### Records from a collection

=== Begin Enclosure ===

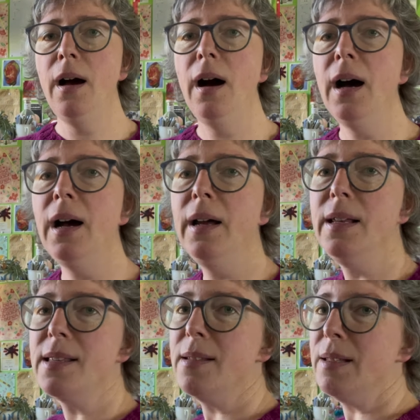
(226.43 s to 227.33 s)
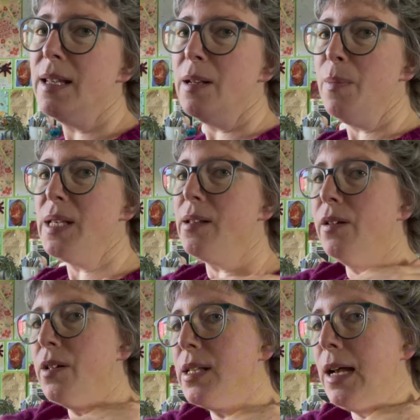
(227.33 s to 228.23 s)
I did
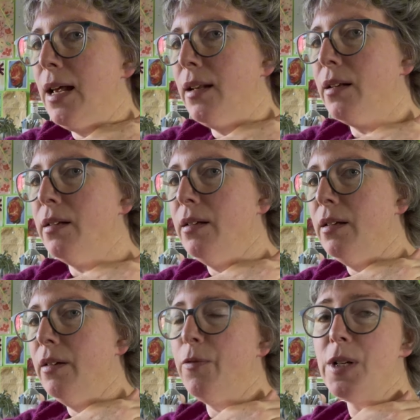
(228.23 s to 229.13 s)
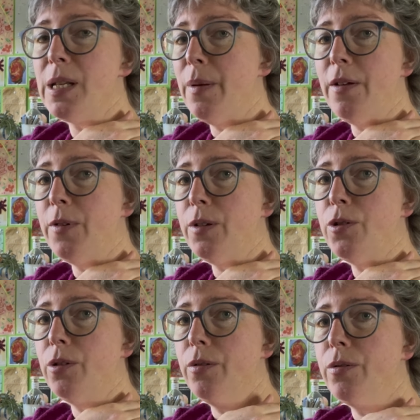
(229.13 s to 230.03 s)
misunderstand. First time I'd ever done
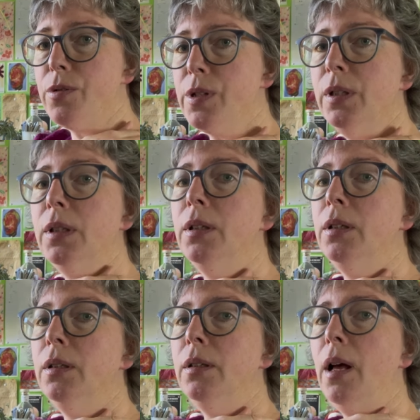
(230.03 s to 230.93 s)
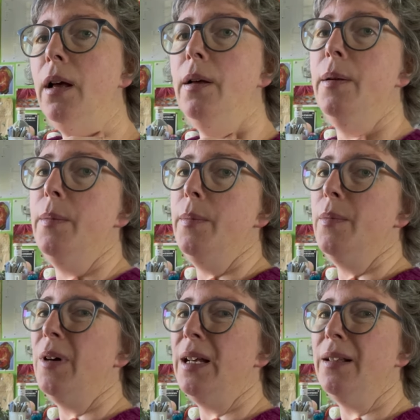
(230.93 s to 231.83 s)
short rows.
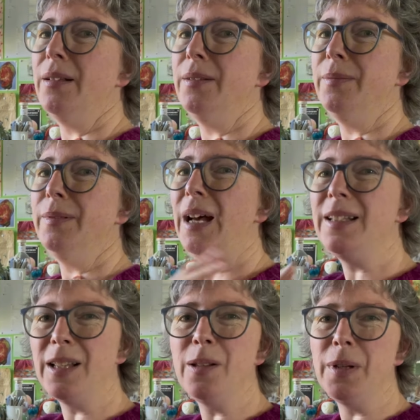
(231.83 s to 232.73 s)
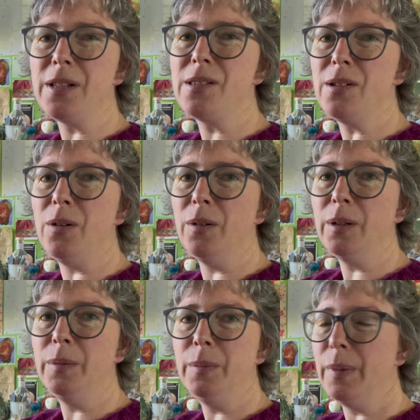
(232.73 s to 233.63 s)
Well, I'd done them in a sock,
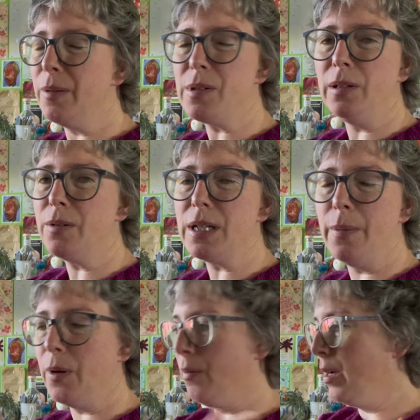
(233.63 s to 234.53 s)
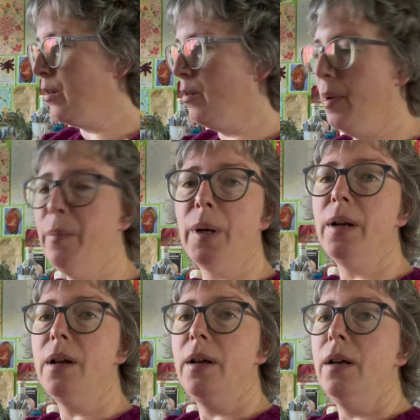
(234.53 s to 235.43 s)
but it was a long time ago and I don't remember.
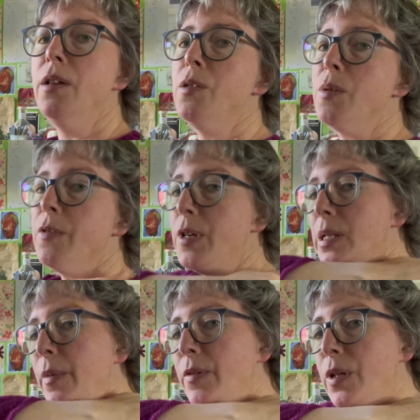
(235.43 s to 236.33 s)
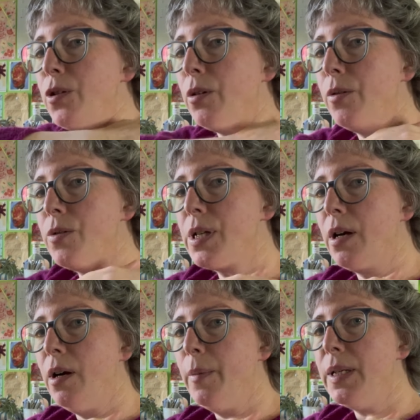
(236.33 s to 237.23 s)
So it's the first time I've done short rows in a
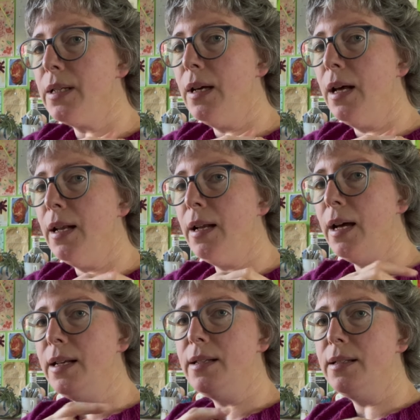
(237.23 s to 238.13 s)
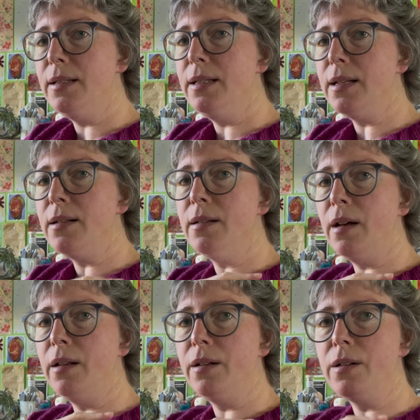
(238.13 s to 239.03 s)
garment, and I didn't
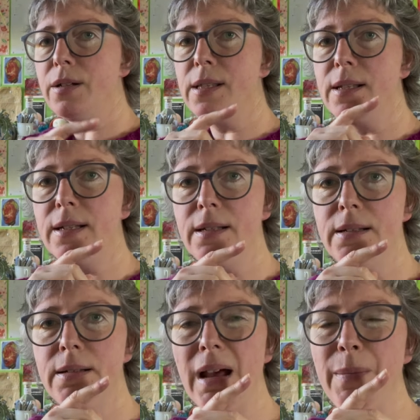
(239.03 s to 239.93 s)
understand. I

=== End Enclosure ===
=== Begin Enclosure ===

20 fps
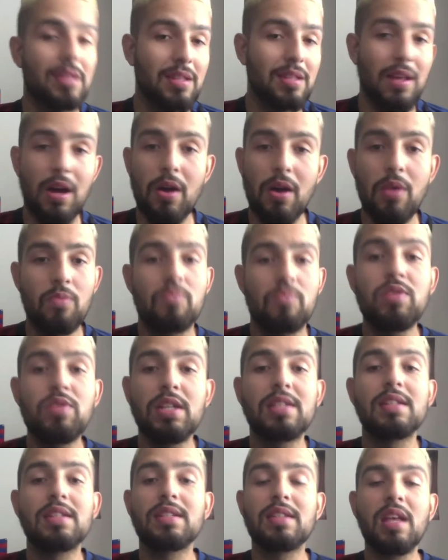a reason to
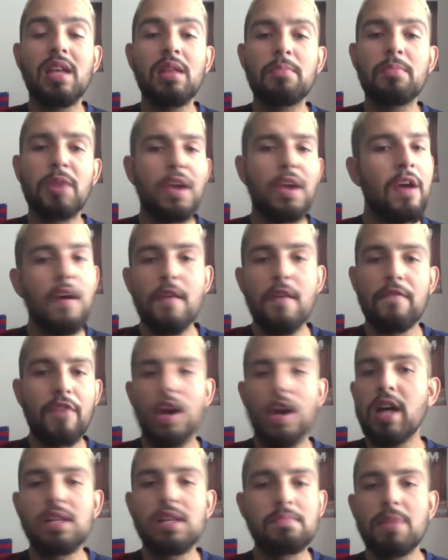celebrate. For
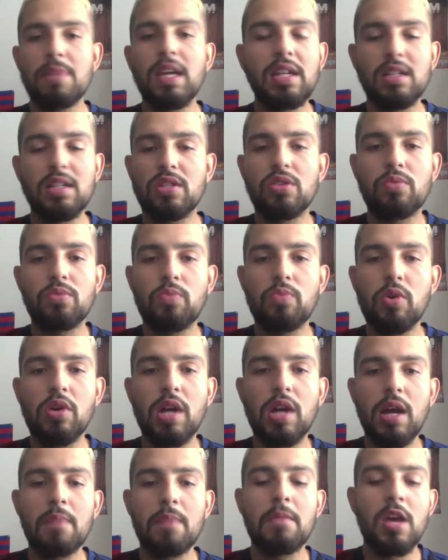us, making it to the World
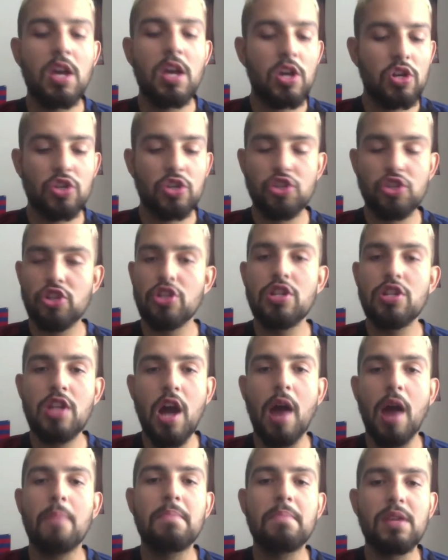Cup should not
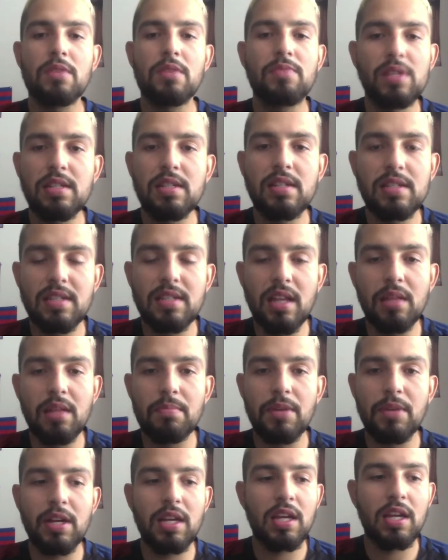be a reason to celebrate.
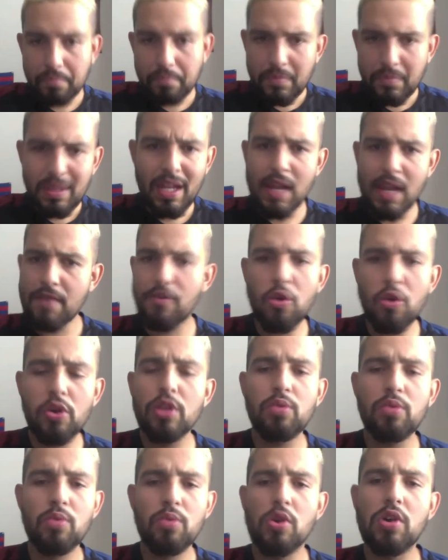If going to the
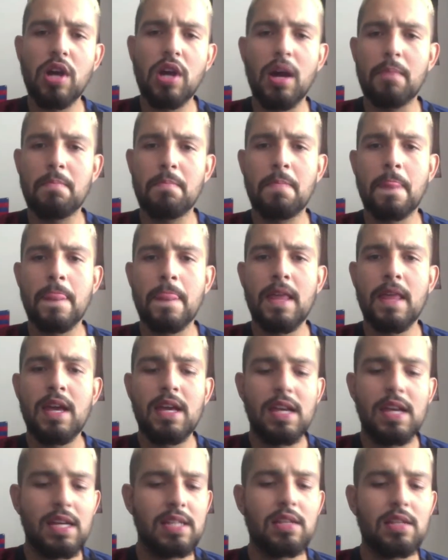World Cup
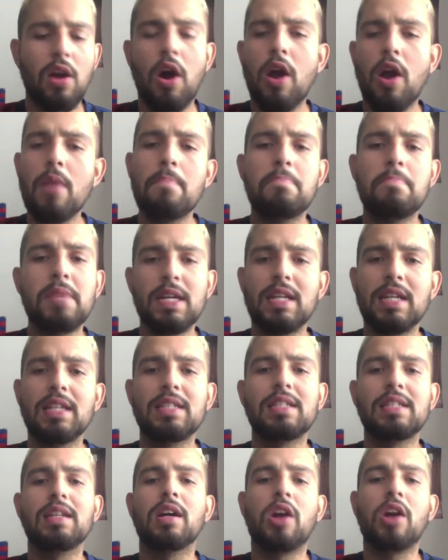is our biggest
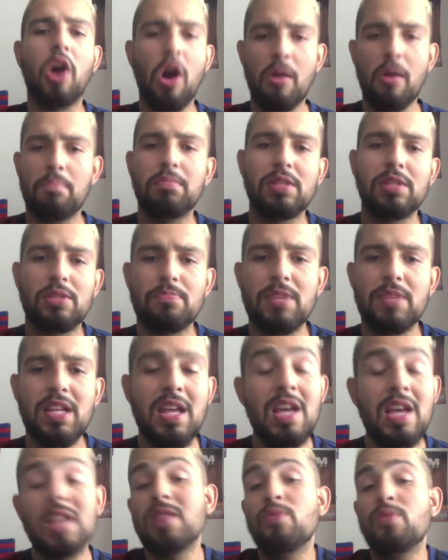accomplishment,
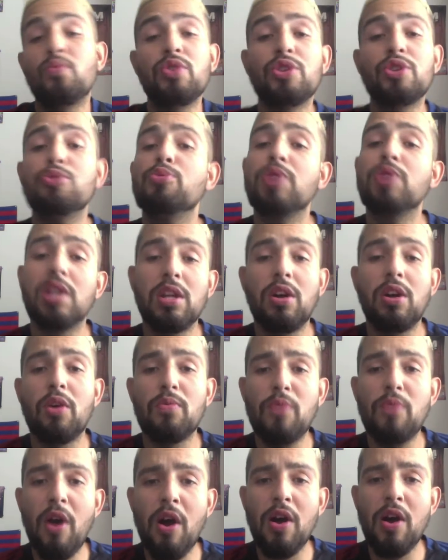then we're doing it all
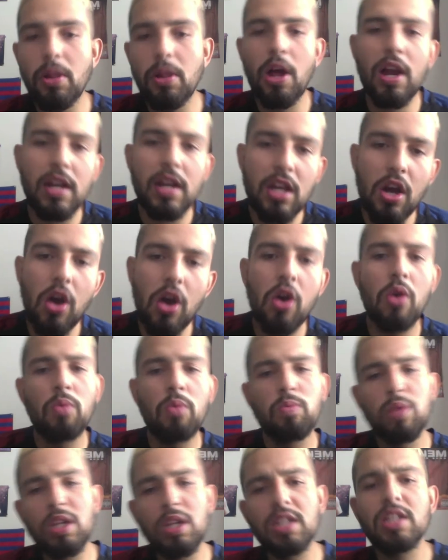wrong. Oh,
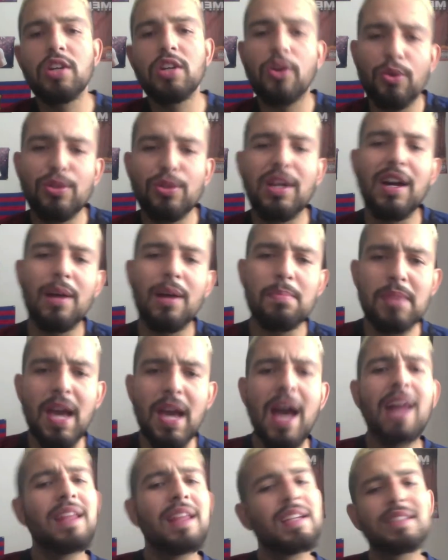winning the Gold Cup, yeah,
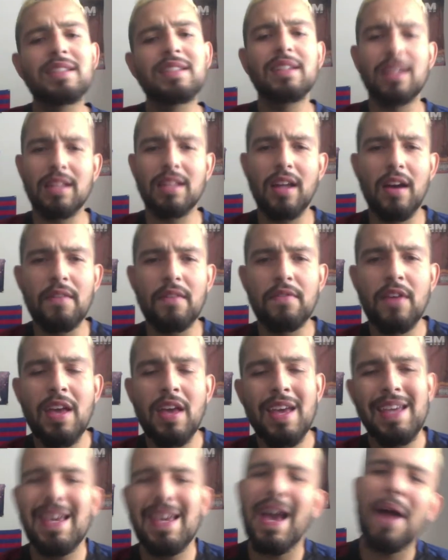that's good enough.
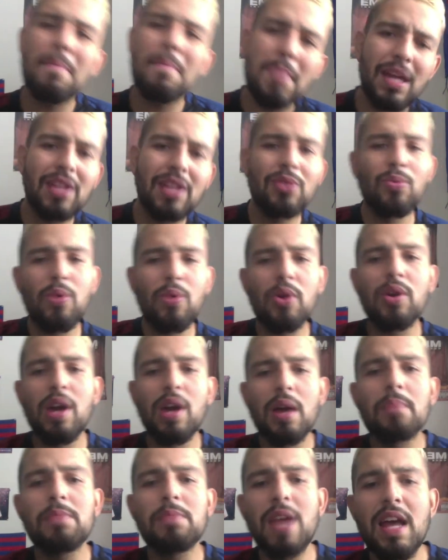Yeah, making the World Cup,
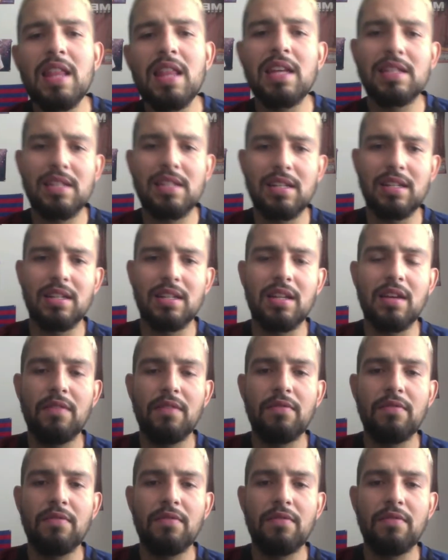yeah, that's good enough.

=== End Enclosure ===

### Problem details
Please output, exactly as written, the lines above from the one holding "(230.93 s to 231.83 s)" through the one holding "(237.23 s to 238.13 s)", both included, with the pictures omitted.

### Exercise response
(230.93 s to 231.83 s)
short rows.
(231.83 s to 232.73 s)
(232.73 s to 233.63 s)
Well, I'd done them in a sock,
(233.63 s to 234.53 s)
(234.53 s to 235.43 s)
but it was a long time ago and I don't remember.
(235.43 s to 236.33 s)
(236.33 s to 237.23 s)
So it's the first time I've done short rows in a
(237.23 s to 238.13 s)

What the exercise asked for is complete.